══ Provided data ══
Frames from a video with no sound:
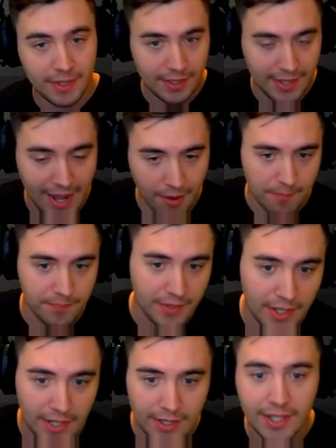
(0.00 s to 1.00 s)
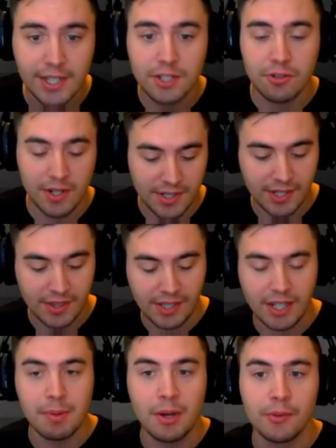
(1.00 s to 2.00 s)
Now, the interesting thing
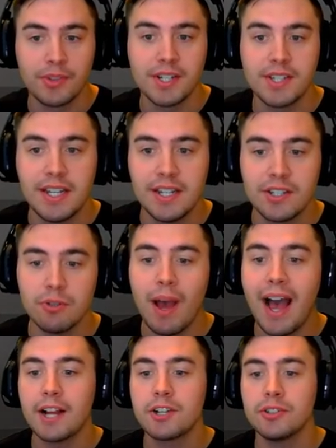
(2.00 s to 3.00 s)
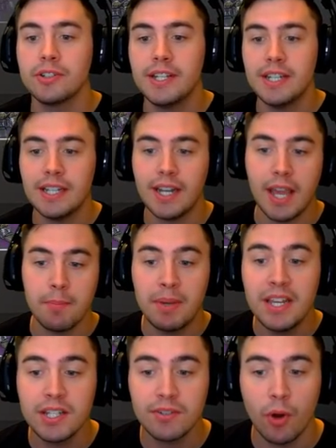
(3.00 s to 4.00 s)
about this is you actually need a
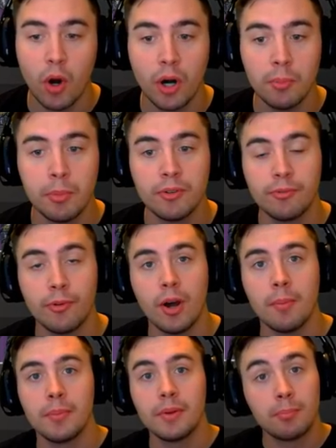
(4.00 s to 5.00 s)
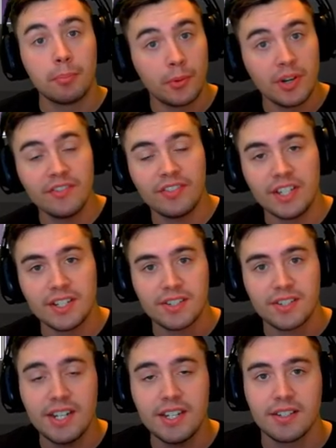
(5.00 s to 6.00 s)
piece of armor from previous
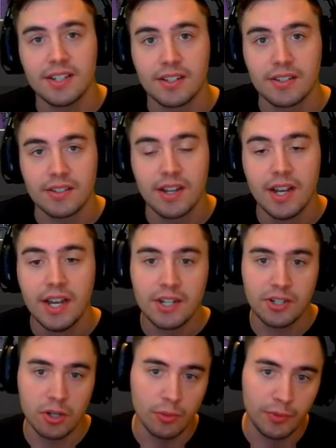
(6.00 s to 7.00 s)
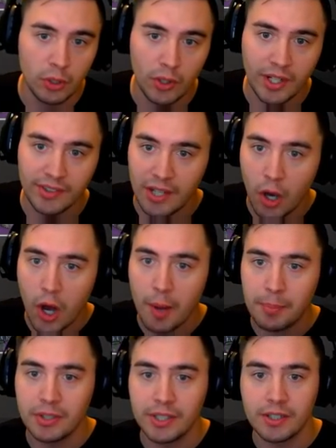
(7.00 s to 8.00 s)
seasons. So if you look at the
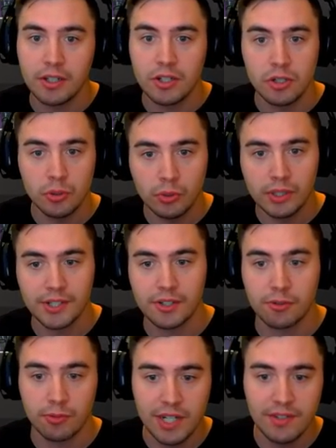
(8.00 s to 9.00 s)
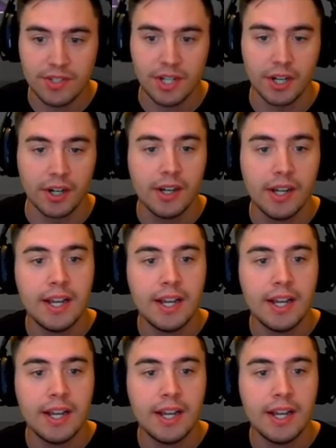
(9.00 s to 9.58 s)
Opulent Duelist Greaves here,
═══
> _Task_:
In the answer, include exactly the lines from the top of the entries through the line containing "(8.00 s to 9.00 s)", and nothing else, not even the pictures.

> _The answer_:
Frames from a video with no sound:
(0.00 s to 1.00 s)
(1.00 s to 2.00 s)
Now, the interesting thing
(2.00 s to 3.00 s)
(3.00 s to 4.00 s)
about this is you actually need a
(4.00 s to 5.00 s)
(5.00 s to 6.00 s)
piece of armor from previous
(6.00 s to 7.00 s)
(7.00 s to 8.00 s)
seasons. So if you look at the
(8.00 s to 9.00 s)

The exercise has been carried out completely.